The driveshafts 3 of the two brushing screws 2 are aligned in parallel and project from the mixing vessel at one end of the housing 2 through respective sealed openings, where the driveshafts 3 are then connected with the driveshaft of an electric motor 5 which drives the brushing screws 2 with a rotary motion. The bristle bands of the two brushing screws 2 have opposite winding sense, wherein the brushing screw 2 shown on the right side of figure 1 has a right-hand pitch and the left brushing screw 2 has a left-hand pitch. The two brushing screws 2 are also driven by the two electric motors 5 in opposite rotation directions. In addition to the embodiment illustrated in figure 1, where each of the two brushing screws 2 is driven by a separate electric motor, it is also possible to implement the drive of both brushing screws 2 with a single motor and a corresponding gear. The preferred opposite rotation directions of the two brushing screws 2 can also be implemented with the gear. It will be understood that other rotary drives (automatically or manually driven) can also be employed instead of the one or more electric motors 5.

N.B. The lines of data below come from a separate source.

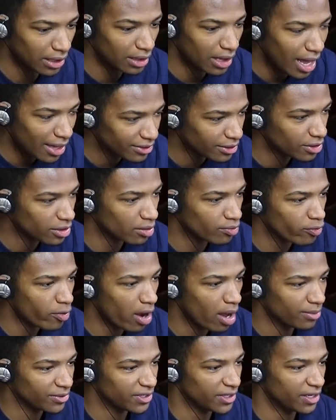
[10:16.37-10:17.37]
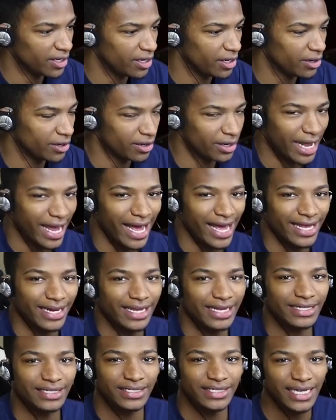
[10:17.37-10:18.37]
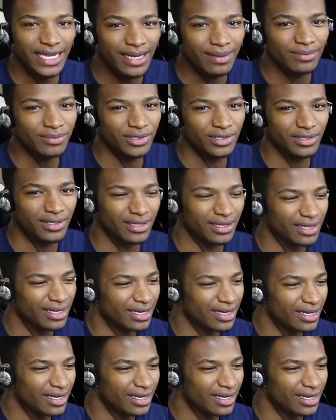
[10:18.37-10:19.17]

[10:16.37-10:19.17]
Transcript: a lot that they're promising here, and it seemsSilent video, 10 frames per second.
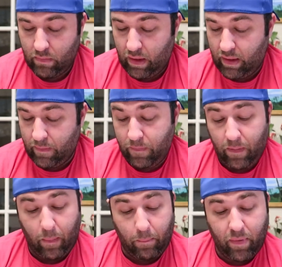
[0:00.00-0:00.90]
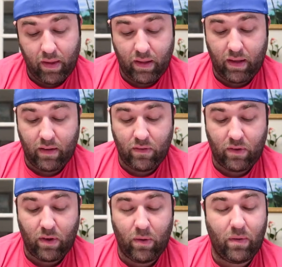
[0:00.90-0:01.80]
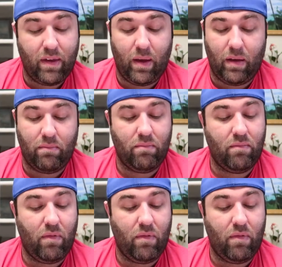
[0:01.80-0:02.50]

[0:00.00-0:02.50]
he gives them money to go get,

The mixing vessel has in the forward third a feed 6 through which the water is introduced into the mixing vessel I from an unillustrated source. This region of the mixing vessel I also includes an inlet 7 through which bentonite is introduced into the mixing vessel 1 from an unillustrated reservoir. For metered introduction of the bentonite, a metering screw 9 is provided which is arranged in a housing 8 connected with the inlet 7. The metering screw 9 is rotated with an unillustrated drive depending on the quantity of the bentonite to be supplied. The drive can be controlled (with an unillustrated controller) depending on the height of the water inflow into the mixing vessel 1, which can be determined, for example, with suitable sensors (not illustrated).

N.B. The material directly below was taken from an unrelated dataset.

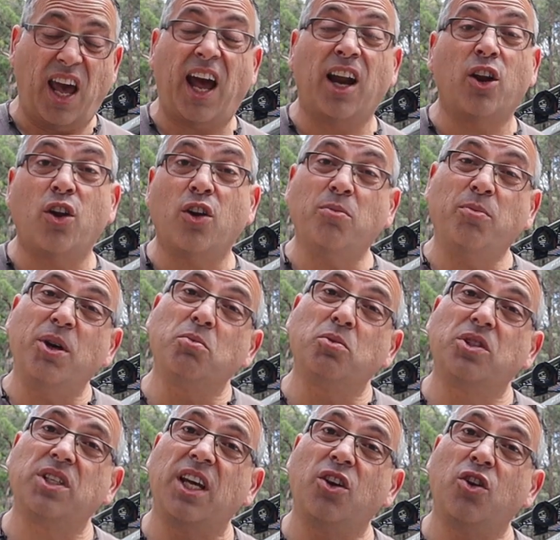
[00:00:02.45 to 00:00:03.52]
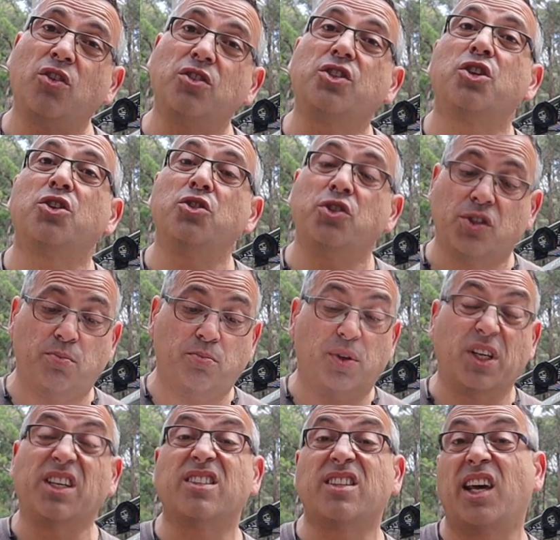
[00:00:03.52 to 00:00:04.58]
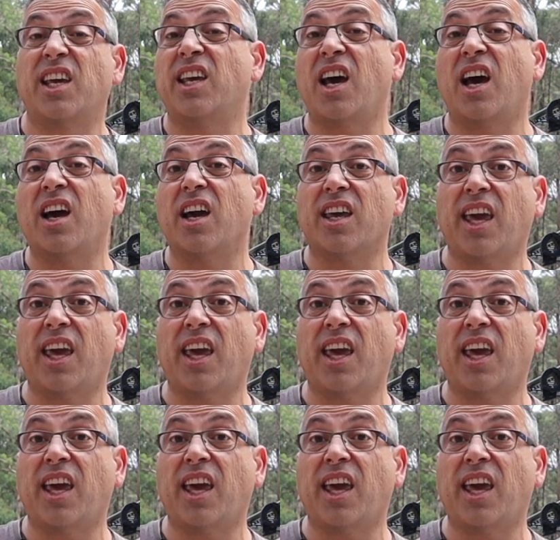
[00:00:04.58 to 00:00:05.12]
and a lot of people tend not to use them because they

A turbulent flow is imparted by the brushing screws 2 on the water entering the mixing vessel I through the feed 6 and the bentonite introduced through the inlet 7.

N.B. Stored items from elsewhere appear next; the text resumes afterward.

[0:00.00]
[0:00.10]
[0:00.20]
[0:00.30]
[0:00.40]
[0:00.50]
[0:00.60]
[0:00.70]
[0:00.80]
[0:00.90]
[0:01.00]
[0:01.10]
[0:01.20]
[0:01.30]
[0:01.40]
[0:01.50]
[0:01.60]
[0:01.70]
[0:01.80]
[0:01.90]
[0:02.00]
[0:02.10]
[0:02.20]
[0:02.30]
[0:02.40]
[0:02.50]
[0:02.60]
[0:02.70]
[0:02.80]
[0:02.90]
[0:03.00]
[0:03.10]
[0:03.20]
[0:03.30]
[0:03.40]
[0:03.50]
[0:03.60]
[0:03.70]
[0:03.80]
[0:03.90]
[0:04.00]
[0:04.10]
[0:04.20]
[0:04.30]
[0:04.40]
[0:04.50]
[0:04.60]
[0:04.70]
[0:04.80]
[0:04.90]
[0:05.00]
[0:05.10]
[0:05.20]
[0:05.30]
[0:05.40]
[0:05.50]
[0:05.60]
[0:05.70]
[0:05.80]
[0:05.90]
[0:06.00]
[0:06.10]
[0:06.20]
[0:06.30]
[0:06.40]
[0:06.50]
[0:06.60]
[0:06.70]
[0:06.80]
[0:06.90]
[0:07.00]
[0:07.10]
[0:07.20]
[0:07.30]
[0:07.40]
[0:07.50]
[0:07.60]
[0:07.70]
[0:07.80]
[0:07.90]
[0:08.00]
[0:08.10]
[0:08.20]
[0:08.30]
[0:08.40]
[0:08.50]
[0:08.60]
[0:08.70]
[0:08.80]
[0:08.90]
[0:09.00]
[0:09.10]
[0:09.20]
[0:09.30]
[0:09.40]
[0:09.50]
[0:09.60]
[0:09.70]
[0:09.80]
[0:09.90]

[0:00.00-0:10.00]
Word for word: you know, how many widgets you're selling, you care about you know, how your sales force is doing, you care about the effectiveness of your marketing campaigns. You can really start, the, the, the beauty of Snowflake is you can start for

The water is then transported to an outlet 10 disposed at the opposite end of the mixing vessel 1, wherein intense intermixing occurs. The bentonite-water mixture representing the drilling fluid is then discharged from the mixing apparatus through the outlet 10 and can be supplied, for example, to a high-pressure pump (at its suction or pressure side) of a continuous mixing plant of a drilling apparatus. The drilling fluid can be subjected in the high-pressure pump to such pressure that the drilling fluid is transported through a hollow drill rod to the drill head located at the front, exiting the drill head while still under a high-pressure.

Claims

Patent Claims: 1. Apparatus for mixing a powdery medium with a fluid, comprising a mixing vessel (1) which can be filled with the fluid, wherein the mixing vessel (1) comprises a feed (6) for the fluid, an inlet (7) for the powdery medium and an outlet (10) for the fluid mixed with the powdery medium, characterized by at least one mixing screw arranged inside the mixing vessel (1) and driven by a rotary drive.
2. Apparatus according to claim 1, characterized in that the mixing screw is constructed in form of a brushing screw (2) with a plurality of bristles (4).
3. Apparatus according to claim 2, characterized in that at least two brushing screws (2) are provided, the bristles (4) of which at least partially mesh.
4. Apparatus according to claim 2, characterized in that the two brushing screws (2) have opposite pitch.
5. Apparatus according to claim 2 or 3, characterized in that the two brushing screws (2) are driven in opposite rotation directions.
6. Apparatus according to according to one of the preceding claims, characterized by a metering apparatus for the powdery medium connected with the inlet (7).
7. Apparatus according to claim 6, characterized in that the metering apparatus has a metering screw (9) which is rotatably driven in a housing (8).
8. Use of an apparatus according to one of the preceding claims for mixing bentonite with an aqueous fluid.
9. Mixing system with an apparatus according to one of the claims 1 to 7, a water supply connected with the feed (6) of the apparatus, a bentonite supply connected with the inlet (7) of the apparatus, and a pump connected with the outlet (10) of the apparatus.
10. Mixing system according to claim 9, characterized by a high-pressure pump.